→ Your objective: Take the line containing "[00:03:35.12]" and every line after it to the end of the records, and copy them exactly, excluding pictures.

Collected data
◇ ◇ ◇ ◇

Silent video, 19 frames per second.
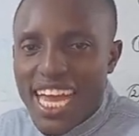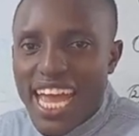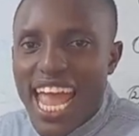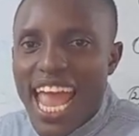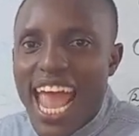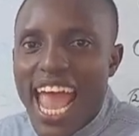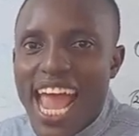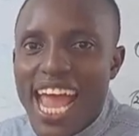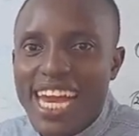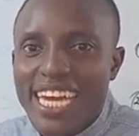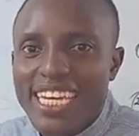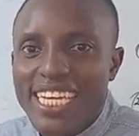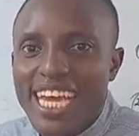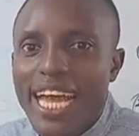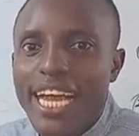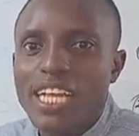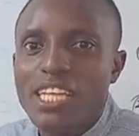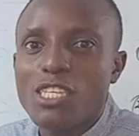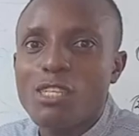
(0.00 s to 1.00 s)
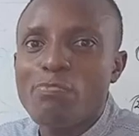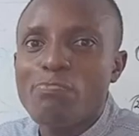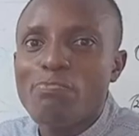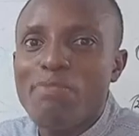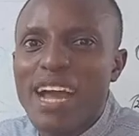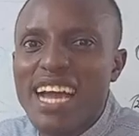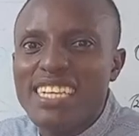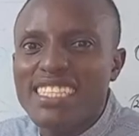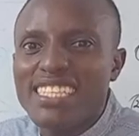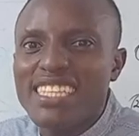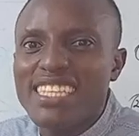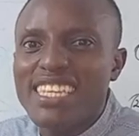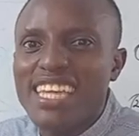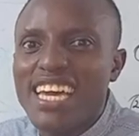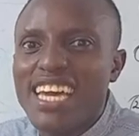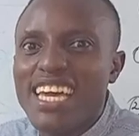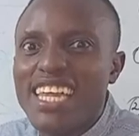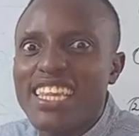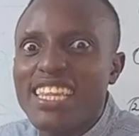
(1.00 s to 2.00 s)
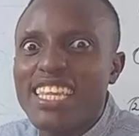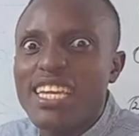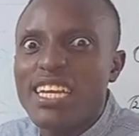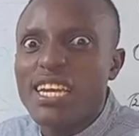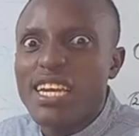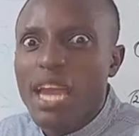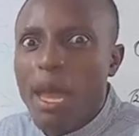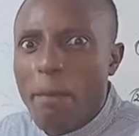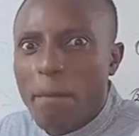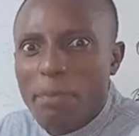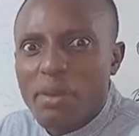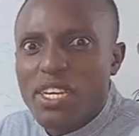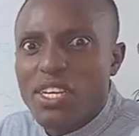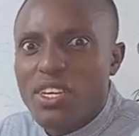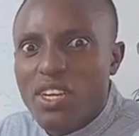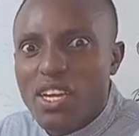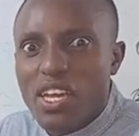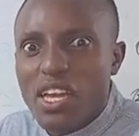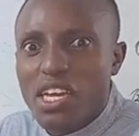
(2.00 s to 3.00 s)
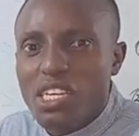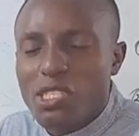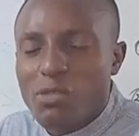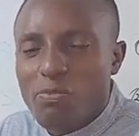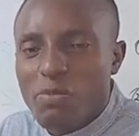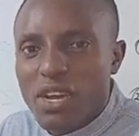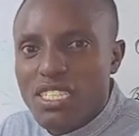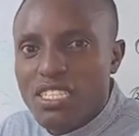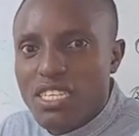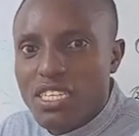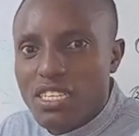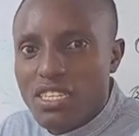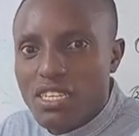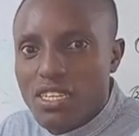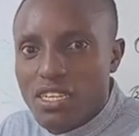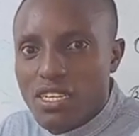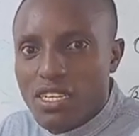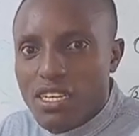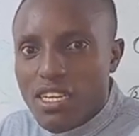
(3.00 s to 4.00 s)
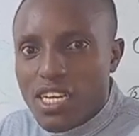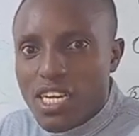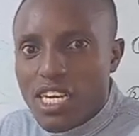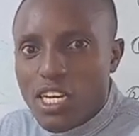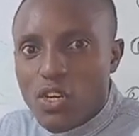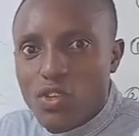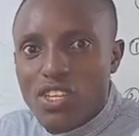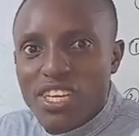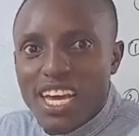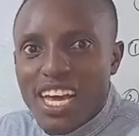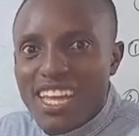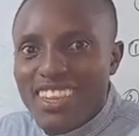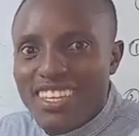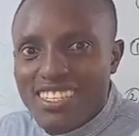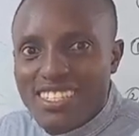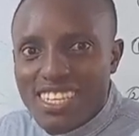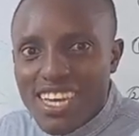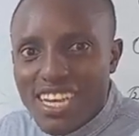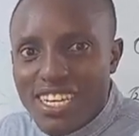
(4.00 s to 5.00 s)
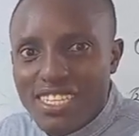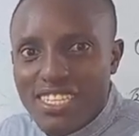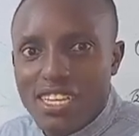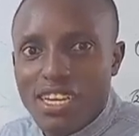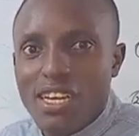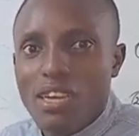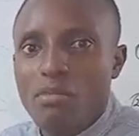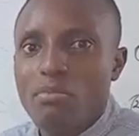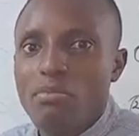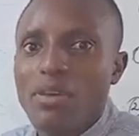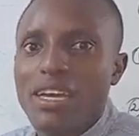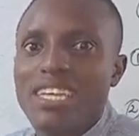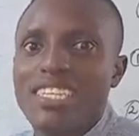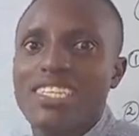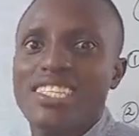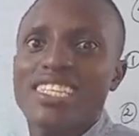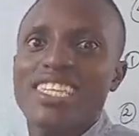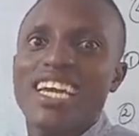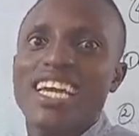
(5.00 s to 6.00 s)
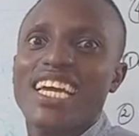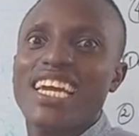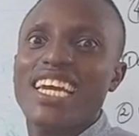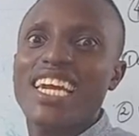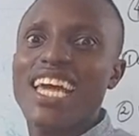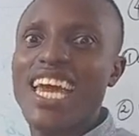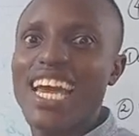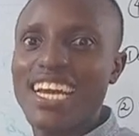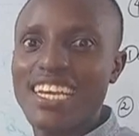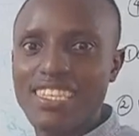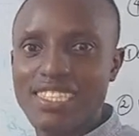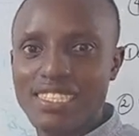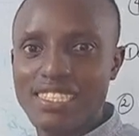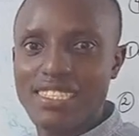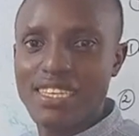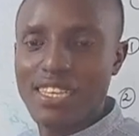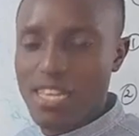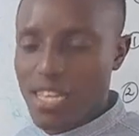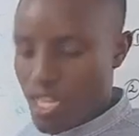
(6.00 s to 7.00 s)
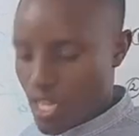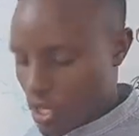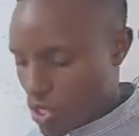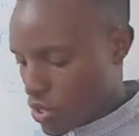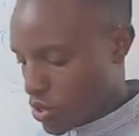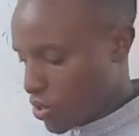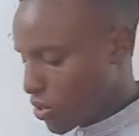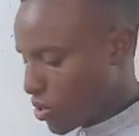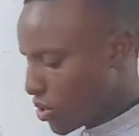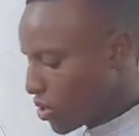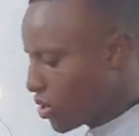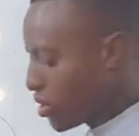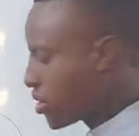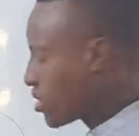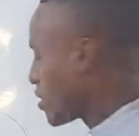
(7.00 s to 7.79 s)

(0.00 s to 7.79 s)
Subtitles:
and expansion, the rapid expansion on the other side makes the cracks. So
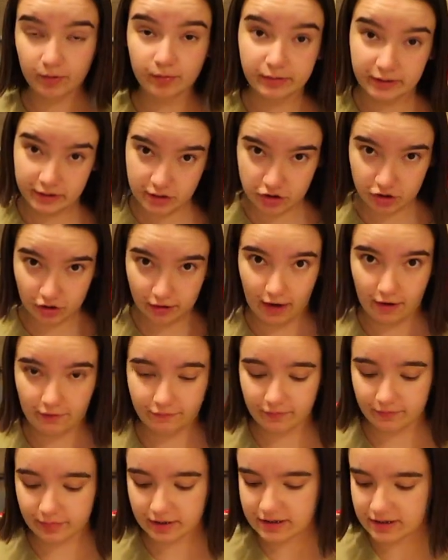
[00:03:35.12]
going to bring a skirt
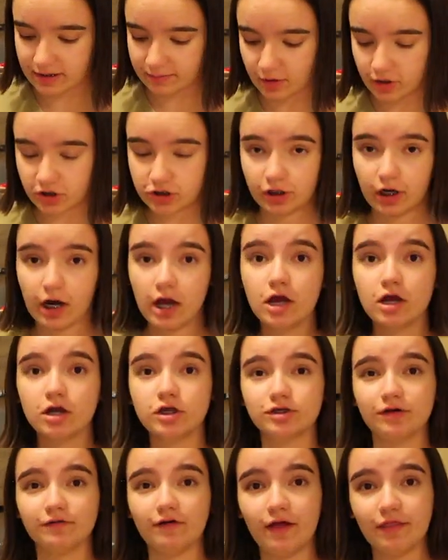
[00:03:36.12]
outfit because I'm not sure.
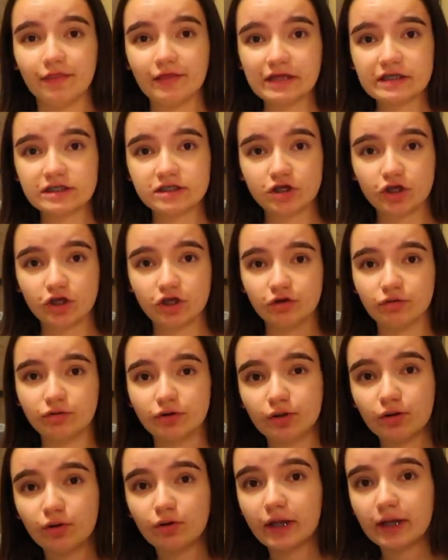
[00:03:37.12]
So I've got this cute
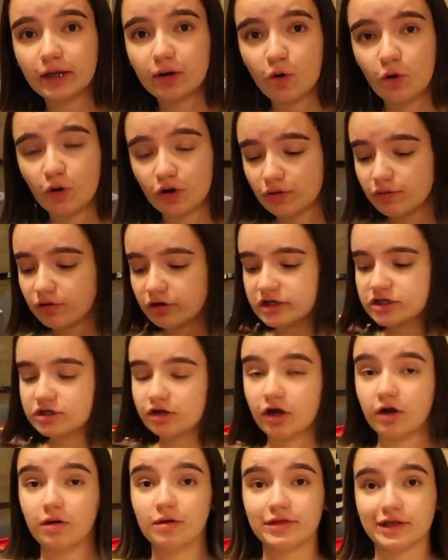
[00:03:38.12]
little like corduroy
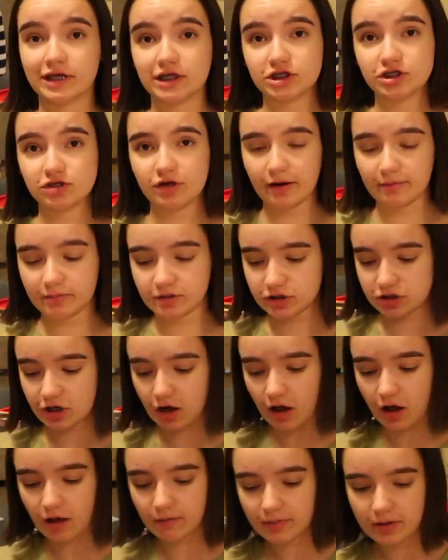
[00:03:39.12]
skirt with like a striped
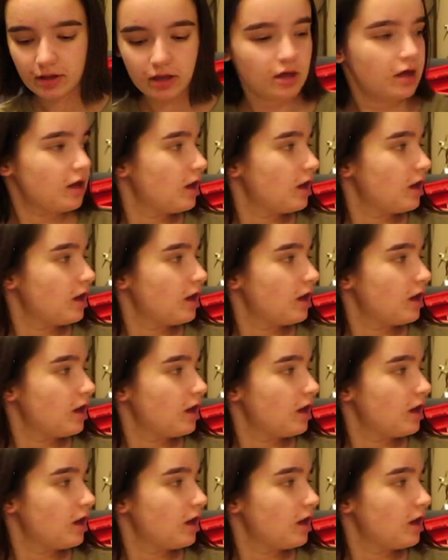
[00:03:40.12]
top,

◇ ◇ ◇ ◇

→ Answer:
[00:03:35.12]
going to bring a skirt
[00:03:36.12]
outfit because I'm not sure.
[00:03:37.12]
So I've got this cute
[00:03:38.12]
little like corduroy
[00:03:39.12]
skirt with like a striped
[00:03:40.12]
top,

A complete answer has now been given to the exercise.